Introduction

Time Series Generative Modeling (TSGM) is a generative modeling framework for synthetic time series data. It builds on open-source libraries and implements various methods, such as GANs, VAEs, or ABC, for synthetic time series simulation. Moreover, TSGM provides many approaches for evaluating synthetic time series data. It is built on top of TensorFlow.

Key Features

TSGM offers a wide range of features to support the generation and evaluation of synthetic time series data. Some of its key features include:

  • Generative Models: TSGM integrates popular generative modeling techniques such as GANs, VAEs, and ABC to simulate realistic time series data. These models enable the generation of diverse and representative synthetic time series.

  • Augmentations: TSGM allows users to easily augment their time series data.

  • Evaluation Approaches: TSGM provides multiple approaches for evaluating the quality of synthetic time series data. These evaluation methods help assess the fidelity of the generated data by comparing it to real-world time series, enabling researchers to measure the accuracy and statistical properties of the synthetic data.

  • Built on Keras: TSGM is built on top of the Keras deep learning framework. It offers efficient computation and enables seamless integration with other TensorFlow-based models and libraries, allowing users to leverage its extensive ecosystem for further customization and experimentation.

Augmentations

TSGM implements multiple augmentation approaches including window warping, shuffling, slicing, and dynamic time barycentric average. See specific methods in tsgm.models.augmentations. A minimalistic example of time series augmentation:

import tsgm
X = tsgm.utils.gen_sine_dataset(100, 64, 2, max_value=20)
aug_model = tsgm.models.augmentations.GaussianNoise(variance=0.2)
samples = aug_model.generate(X=X, n_samples=10)

More examples are available in the augmentation tutorial or in Augmentations.

Generators

A central concept of TSGM is Generator. The generator can be trained on historical data using method .fit in a standard for Keras models way.

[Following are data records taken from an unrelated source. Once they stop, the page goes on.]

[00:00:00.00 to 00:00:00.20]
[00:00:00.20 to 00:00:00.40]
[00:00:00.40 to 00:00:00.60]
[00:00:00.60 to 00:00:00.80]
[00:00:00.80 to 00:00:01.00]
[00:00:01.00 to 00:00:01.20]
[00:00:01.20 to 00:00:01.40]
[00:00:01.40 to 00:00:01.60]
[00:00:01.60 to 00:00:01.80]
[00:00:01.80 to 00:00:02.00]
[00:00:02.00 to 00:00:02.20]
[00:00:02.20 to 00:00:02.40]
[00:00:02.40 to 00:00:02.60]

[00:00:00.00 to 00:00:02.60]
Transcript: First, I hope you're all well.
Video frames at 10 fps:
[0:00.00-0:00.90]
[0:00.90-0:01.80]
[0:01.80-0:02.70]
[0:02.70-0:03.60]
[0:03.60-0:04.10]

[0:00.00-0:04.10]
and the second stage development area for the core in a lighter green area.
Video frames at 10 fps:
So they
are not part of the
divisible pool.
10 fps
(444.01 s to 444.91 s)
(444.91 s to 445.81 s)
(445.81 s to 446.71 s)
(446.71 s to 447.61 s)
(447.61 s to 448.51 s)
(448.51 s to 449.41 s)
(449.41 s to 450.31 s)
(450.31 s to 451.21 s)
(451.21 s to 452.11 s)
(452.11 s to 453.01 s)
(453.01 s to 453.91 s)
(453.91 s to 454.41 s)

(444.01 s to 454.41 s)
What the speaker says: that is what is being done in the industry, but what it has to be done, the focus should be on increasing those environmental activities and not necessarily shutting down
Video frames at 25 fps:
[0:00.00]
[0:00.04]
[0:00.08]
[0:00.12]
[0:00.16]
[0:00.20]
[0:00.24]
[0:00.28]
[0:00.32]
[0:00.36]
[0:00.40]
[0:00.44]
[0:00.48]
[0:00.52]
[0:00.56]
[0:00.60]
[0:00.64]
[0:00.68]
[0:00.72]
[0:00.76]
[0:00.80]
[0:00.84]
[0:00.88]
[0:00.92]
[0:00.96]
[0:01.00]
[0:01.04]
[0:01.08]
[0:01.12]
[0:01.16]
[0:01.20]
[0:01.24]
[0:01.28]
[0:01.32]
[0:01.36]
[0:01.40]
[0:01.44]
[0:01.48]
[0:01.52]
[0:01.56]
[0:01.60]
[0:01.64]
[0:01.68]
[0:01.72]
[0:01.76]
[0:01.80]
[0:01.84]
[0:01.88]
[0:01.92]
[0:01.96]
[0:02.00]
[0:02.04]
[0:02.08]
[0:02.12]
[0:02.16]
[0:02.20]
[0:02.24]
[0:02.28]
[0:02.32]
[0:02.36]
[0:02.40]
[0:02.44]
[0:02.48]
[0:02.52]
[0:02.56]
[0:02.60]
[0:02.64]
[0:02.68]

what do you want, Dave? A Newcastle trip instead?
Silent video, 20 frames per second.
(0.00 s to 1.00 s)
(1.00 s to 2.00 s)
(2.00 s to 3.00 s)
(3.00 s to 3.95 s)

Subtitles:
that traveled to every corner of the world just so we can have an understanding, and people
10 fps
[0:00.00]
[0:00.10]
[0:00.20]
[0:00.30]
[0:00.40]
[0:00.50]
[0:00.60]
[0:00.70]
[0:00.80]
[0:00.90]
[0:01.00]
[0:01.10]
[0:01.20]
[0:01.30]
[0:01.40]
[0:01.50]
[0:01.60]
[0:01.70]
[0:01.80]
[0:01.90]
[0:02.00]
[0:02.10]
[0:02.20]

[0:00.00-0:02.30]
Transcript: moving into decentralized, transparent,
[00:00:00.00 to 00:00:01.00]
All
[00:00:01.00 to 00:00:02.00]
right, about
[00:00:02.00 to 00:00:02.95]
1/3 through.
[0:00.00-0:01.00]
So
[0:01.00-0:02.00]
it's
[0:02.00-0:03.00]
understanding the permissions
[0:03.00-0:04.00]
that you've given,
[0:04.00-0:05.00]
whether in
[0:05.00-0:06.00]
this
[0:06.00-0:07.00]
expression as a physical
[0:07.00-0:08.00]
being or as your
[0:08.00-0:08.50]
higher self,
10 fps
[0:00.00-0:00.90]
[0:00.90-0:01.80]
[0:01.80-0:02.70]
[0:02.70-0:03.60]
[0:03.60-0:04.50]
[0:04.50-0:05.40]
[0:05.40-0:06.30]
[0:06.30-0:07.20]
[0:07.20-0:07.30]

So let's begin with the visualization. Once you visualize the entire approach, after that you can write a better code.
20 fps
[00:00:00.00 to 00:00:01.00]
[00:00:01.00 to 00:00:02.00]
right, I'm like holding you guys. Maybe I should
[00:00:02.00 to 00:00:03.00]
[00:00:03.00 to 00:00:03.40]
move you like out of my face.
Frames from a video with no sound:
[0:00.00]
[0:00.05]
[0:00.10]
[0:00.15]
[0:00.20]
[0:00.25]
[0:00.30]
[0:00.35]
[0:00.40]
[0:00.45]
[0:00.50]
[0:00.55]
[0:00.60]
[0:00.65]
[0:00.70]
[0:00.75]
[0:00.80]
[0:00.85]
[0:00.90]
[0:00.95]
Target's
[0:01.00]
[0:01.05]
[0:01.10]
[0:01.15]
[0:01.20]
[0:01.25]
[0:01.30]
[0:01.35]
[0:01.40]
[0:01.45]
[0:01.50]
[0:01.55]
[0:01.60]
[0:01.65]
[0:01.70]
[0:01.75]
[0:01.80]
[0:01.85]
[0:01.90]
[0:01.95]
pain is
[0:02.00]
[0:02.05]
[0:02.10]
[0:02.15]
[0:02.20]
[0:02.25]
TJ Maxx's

The training of data-driven simulators can be done via likelihood optimization, adversarial training procedures, or variational methods. Some of the implemented data-driven simulators include:

A minimalistic example of synthetic data generation with VAEs:

import tsgm
from tensorflow import keras

n, n_ts, n_features  = 1000, 24, 5
data = tsgm.utils.gen_sine_dataset(n, n_ts, n_features)
scaler = tsgm.utils.TSFeatureWiseScaler()
scaled_data = scaler.fit_transform(data)
architecture = tsgm.models.zoo["vae_conv5"](n_ts, n_features, 10)
encoder, decoder = architecture.encoder, architecture.decoder
vae = tsgm.models.cvae.BetaVAE(encoder, decoder)
vae.compile(optimizer=keras.optimizers.Adam())

vae.fit(scaled_data, epochs=1, batch_size=64)
vae.generate(10)

Dataset

In TSGM, time series datasets are often stored in one of two ways: wrapped in a tss.dataset.Dataset object, or as a Tensor with shape n_samples x n_timestamps x n_features.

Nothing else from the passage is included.